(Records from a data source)
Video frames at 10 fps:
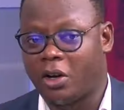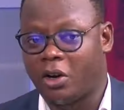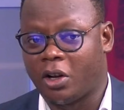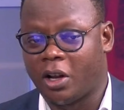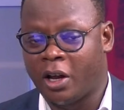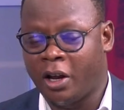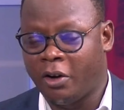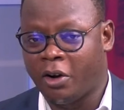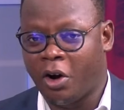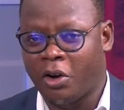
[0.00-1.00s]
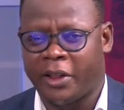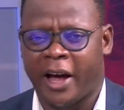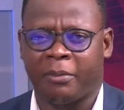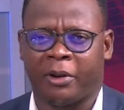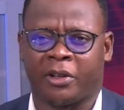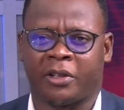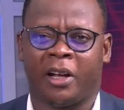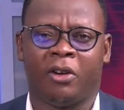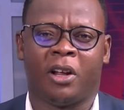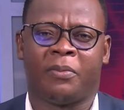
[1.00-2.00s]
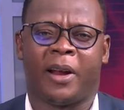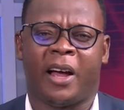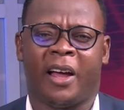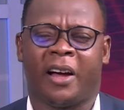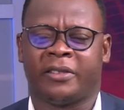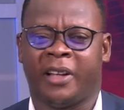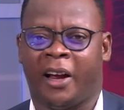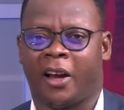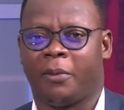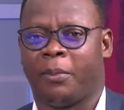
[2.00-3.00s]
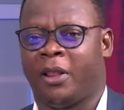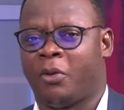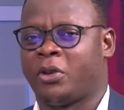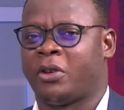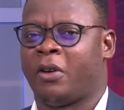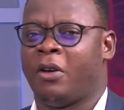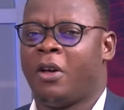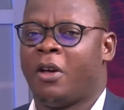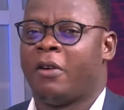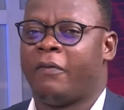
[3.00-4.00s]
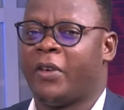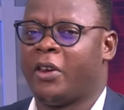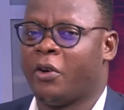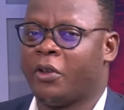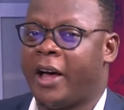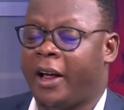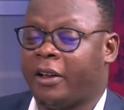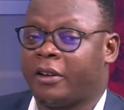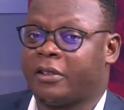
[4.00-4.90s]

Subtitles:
on that, because I don't know if Benaya has that clip, but there was a video that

• **About this exercise**
In the copy, include every line of the entries above exactly and none of the pictures.

• **Answer box**
Video frames at 10 fps:
[0.00-1.00s]
[1.00-2.00s]
[2.00-3.00s]
[3.00-4.00s]
[4.00-4.90s]

Subtitles:
on that, because I don't know if Benaya has that clip, but there was a video that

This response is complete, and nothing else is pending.